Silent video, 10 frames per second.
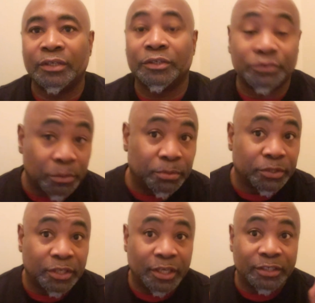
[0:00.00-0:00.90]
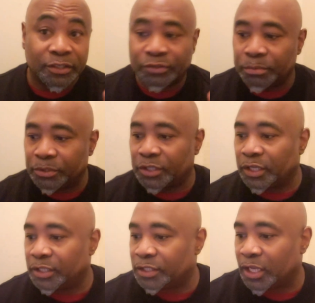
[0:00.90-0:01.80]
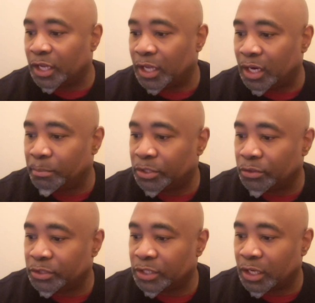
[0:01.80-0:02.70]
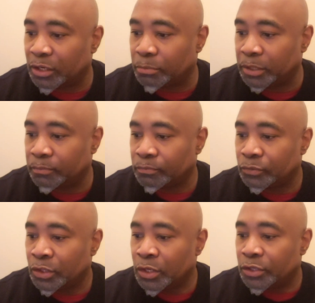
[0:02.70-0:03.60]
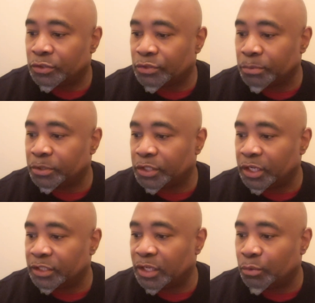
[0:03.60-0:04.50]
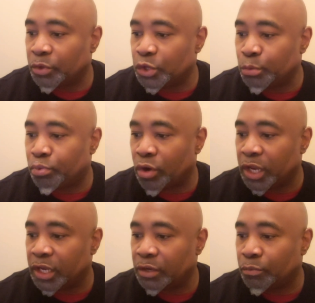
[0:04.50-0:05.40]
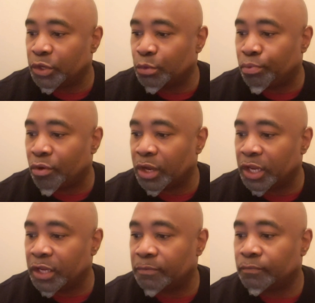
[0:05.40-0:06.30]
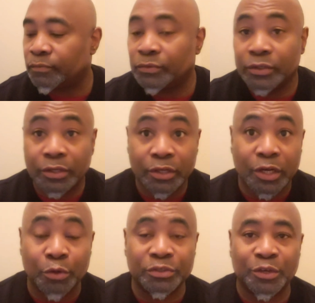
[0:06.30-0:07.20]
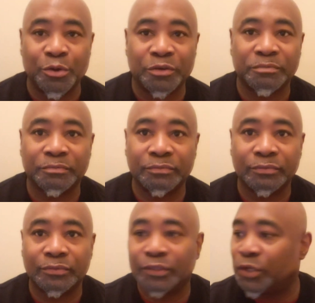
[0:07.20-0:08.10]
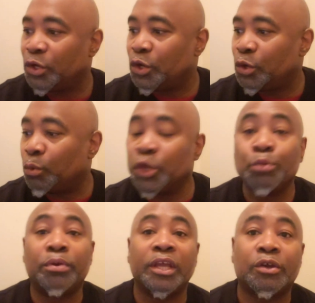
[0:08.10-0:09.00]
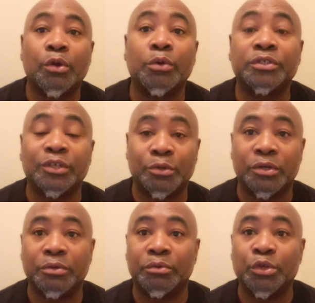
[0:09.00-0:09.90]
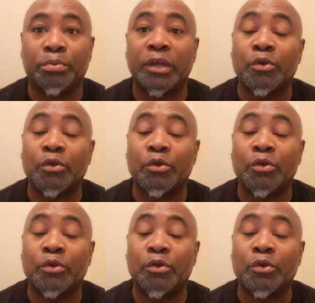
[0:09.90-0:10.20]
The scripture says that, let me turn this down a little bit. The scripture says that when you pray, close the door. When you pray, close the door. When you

········

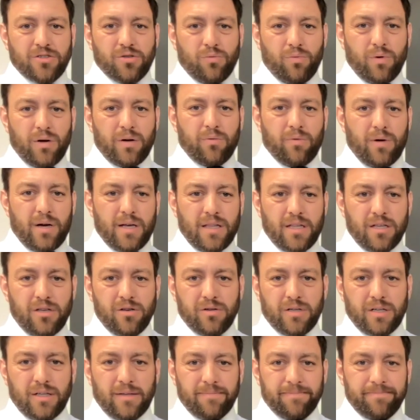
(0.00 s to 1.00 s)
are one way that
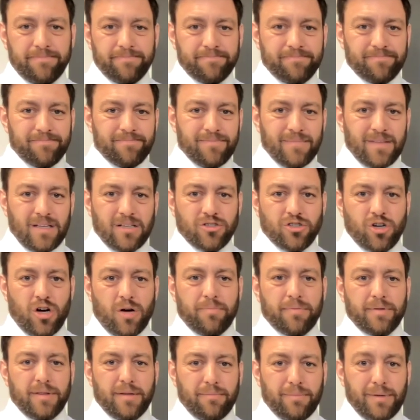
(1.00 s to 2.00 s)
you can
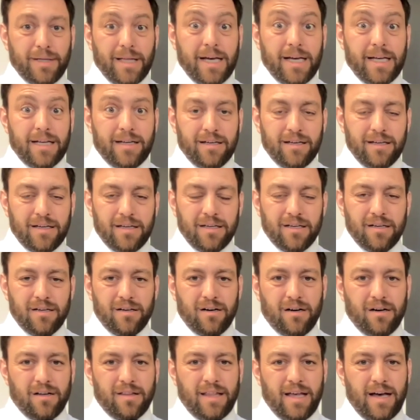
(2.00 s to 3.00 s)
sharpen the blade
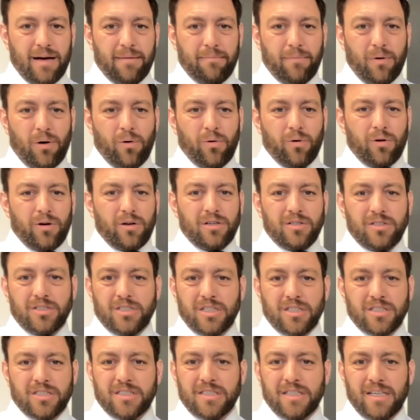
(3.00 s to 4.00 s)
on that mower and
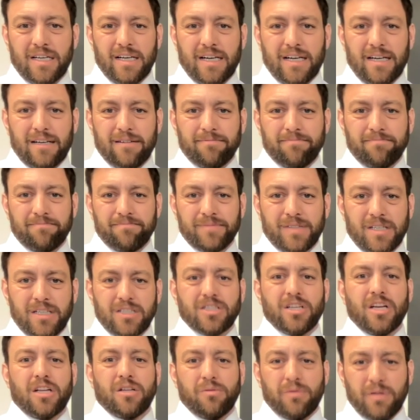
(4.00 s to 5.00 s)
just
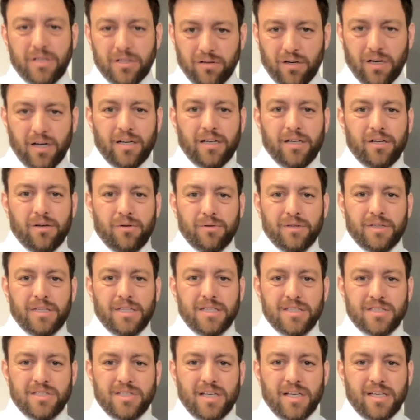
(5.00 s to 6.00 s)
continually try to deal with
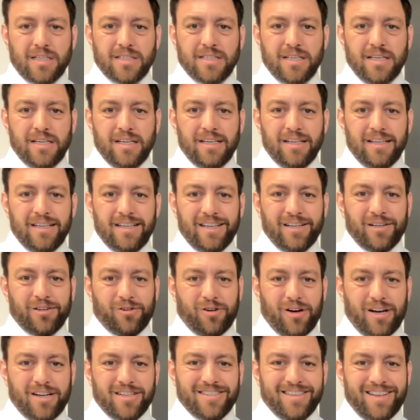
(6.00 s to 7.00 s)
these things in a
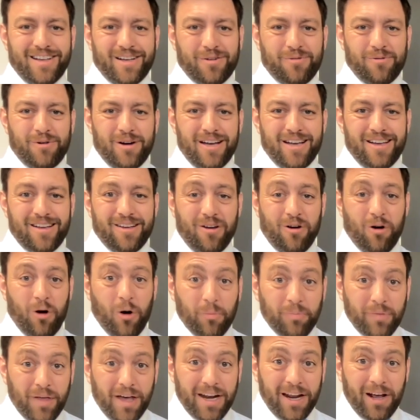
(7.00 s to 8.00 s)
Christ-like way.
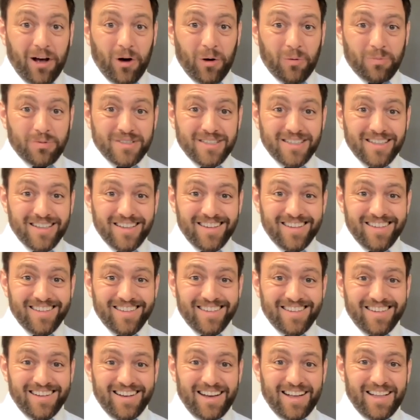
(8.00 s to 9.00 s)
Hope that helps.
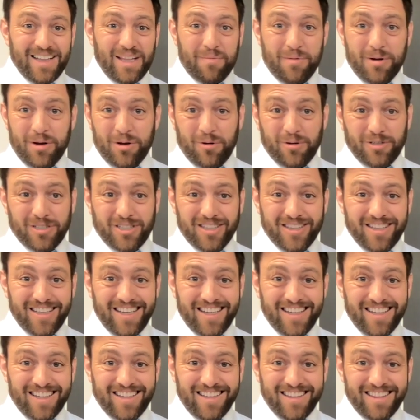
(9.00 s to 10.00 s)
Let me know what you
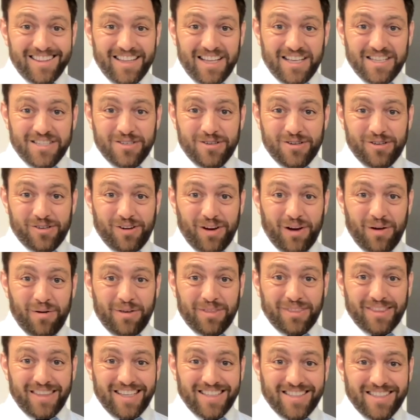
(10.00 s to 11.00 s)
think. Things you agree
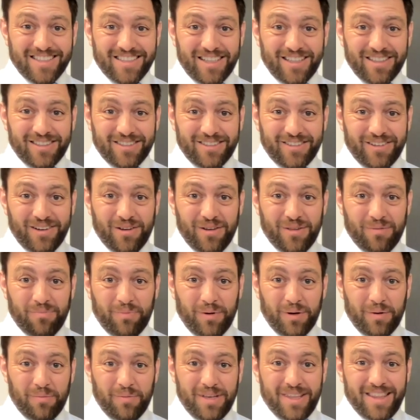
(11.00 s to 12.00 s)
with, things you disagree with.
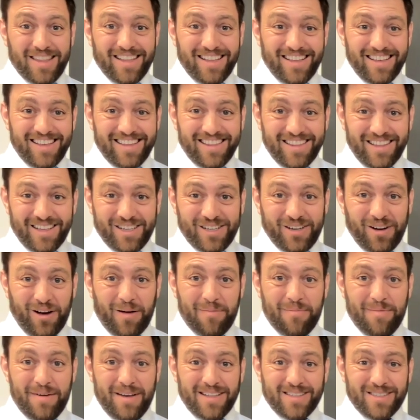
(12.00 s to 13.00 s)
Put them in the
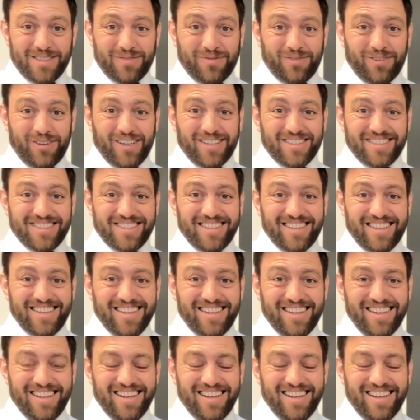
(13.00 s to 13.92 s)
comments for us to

········

→ **Task directions**:
Starting at the line containing "[0:01.80-0:02.70]" and finishing at the line containing "[0:09.00-0:09.90]", return those lines exactly as they appear above, without the pictures.

→ **Result of the task**:
[0:01.80-0:02.70]
[0:02.70-0:03.60]
[0:03.60-0:04.50]
[0:04.50-0:05.40]
[0:05.40-0:06.30]
[0:06.30-0:07.20]
[0:07.20-0:08.10]
[0:08.10-0:09.00]
[0:09.00-0:09.90]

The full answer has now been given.